Disorders that you can actually inherit from your parent

There are a few disorders that occur only in men, but are always inherited through their mothers. These include hemophilia, red-green colour blindness and two forms of muscular dystrophy. Of course, there are many more defects that can be inherited. Each chromosome inherited from a parent carries many thousands of genes or units of genetic information, and if any one of these genes is faulty a defect can occur.

However, these few disorders such as hemophilia are passed on in the odd way because they are linked with the X chromosome. This is one of the chromosomes that determine gender. Both men and women have X chromosomes in which one of these genes is faulty, but whenever the defective chromosome is matched by another normal X chromosome, then the defect will not appear.
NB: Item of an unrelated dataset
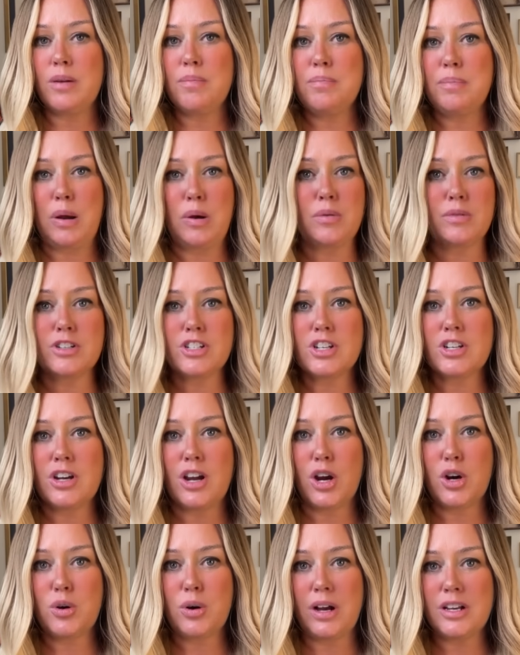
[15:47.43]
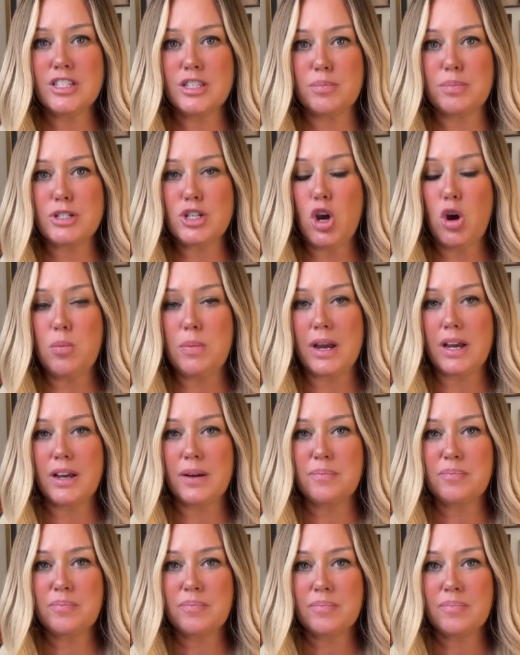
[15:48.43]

a boat across the Potomac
The normal chromosome guarantees the correct function such as colour vision, which means the normal gene is dominant.

Only a healthy chromosome from the male parent masks the defective chromosome from the female parent. Thus, a father with the defective gene cannot pass it on to his son at all, because to them he contributes only his Y chromosome. But a mother can pass it onto her sons, because to them she contributes their X chromosome, which may be defective, and their other Y chromosome, will not mask it, because it does not have a gene responsible for the defective function.

The only way in which a woman can show signs of one of these defects is if she has inherited defective X chromosomes from both sides of the family. This is very unlikely, but does happen rather more often in the case of colour blindness. A woman who does not show signs of the disorder, but can pass it on is called a carrier. Only chance decides whether or not any one of her children inherits the defective X chromosome; the child can equally inherit the healthy one. So if a carrier becomes pregnant, there is a one in four chance of her having a normal son or daughter, an affected son or daughter, or a carrier daughter.
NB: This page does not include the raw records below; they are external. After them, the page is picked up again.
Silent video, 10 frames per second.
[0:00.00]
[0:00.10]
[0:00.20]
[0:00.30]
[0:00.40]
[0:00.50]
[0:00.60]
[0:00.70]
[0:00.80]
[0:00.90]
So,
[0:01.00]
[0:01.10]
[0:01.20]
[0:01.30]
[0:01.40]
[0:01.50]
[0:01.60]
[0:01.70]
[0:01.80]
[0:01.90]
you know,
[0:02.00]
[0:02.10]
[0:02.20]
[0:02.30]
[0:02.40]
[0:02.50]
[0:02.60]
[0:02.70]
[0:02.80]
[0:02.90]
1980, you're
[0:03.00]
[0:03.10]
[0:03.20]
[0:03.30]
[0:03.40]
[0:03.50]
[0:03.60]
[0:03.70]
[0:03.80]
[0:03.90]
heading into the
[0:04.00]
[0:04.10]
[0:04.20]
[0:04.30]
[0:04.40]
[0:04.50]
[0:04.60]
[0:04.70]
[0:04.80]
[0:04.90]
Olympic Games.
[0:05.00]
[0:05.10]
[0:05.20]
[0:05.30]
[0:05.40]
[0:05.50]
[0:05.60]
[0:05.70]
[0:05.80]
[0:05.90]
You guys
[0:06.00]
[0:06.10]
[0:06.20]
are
If a woman is found to be a carrier, there is a risk not only to her own subsequent children but also to those of her female relatives on the maternal side, because they may also have inherited the defective gene. If no previous family history is discovered after careful check, it is likely to be an isolated mutation in either mother or child. If in the mother, she can still pass it on to subsequent children.

Let us examine closely some of the male inherited conditions:

Haemophilia

This disorder is characterised by uncontrollable bleeding, even after slight wounds. It is caused by a deficiency of one of the elements needed to make the blood clot.

Symptoms

In mild cases, the disorder may remain undiscovered until revealed by some incident such as loss of a tooth. In severe cases, it will be obvious soon after birth. There is often persistent blood flow from any cut even a minor one or in any bruise. Without special treatment this may continue for hours or even days, despite normal attempts to stop it. Even when the flow does finally stop, it may recur soon after.

The real danger, however, is from internal bleeding. Superficial cuts and scratches are not threatening unless the mucous membrane is involved, and deep cuts do not kill unless a major vein or artery is involved. But bleeding in soft tissues such as the kidney is serious, and bleeding in large joints can eventually cripple them. Both these can occur spontaneously in severe cases. The symptoms may decline with age and at any age there may be periods free from trouble.

Treating haemophilia

The haemophiliac has to take special care in all he does and in severe cases his sphere of activity is drastically curtailed. Any sports involving body contact or danger of injury must be avoided though he can still swim, run and so forth. Haemophiliacs often wear warning tags, in case they are involved in accidents. If bleeding does occur the missing factor is injected intravenously to help clotting. This is also done if an operation or tooth extraction is necessary.

Muscular dystrophy

This is a disease in which the muscles waste away. Muscle tissue does not replace itself, and slowly gives way to fibrous tissue and fat. It may be due to absence or excess of protein or presence of abnormal protein. There are several forms of the disease, all of which are hereditary, but two are sex-linked-inherited almost only by men, and through female carriers. The carriers themselves may have slight muscle weakness, but are usually apparently normal.

 Duchenne type

This is the most common and most severe form of muscular dystrophy. Half of those with muscular dystrophy are boys with the Duchenne type. The disease is invariably fatal and most of those with it die by the time they are 25. The first symptoms develop between the age of two and five. Walking is often clumsy and running is poor with frequent falls. Climbing stairs and getting up after falls becomes difficult.

Weakness begins with certain muscles of the shoulders, upper arms, and thighs. Diagnosis is often done by measuring enzymes in the blood serum and examining small muscle samples under a microscope. If muscular dystrophy is suspected in a family, these tests can also diagnose it within a few days of a child’s birth.

There is no cure or effective drug treatment, but exercise and muscle stretching can slightly slow down the progress of the disease, but eventually, usually between the age f eight and 11, the child has to use a wheelchair. The spine curves, muscle weakness spreads, eventually affecting even eating and drinking and muscle contraction distorts limb positions. Finally respiratory and heart muscles are involved and death occurs, usually between 16 and 25. There are tests that help detect if a woman is a carrier though none can show when she isn’t.

Becker type

This is almost similar to the Duchene in the muscles affected and pattern of inheritance, but it is often rare and comes much later in life, is slower and milder. Patients can usually still walk in their thirties and often into middle age.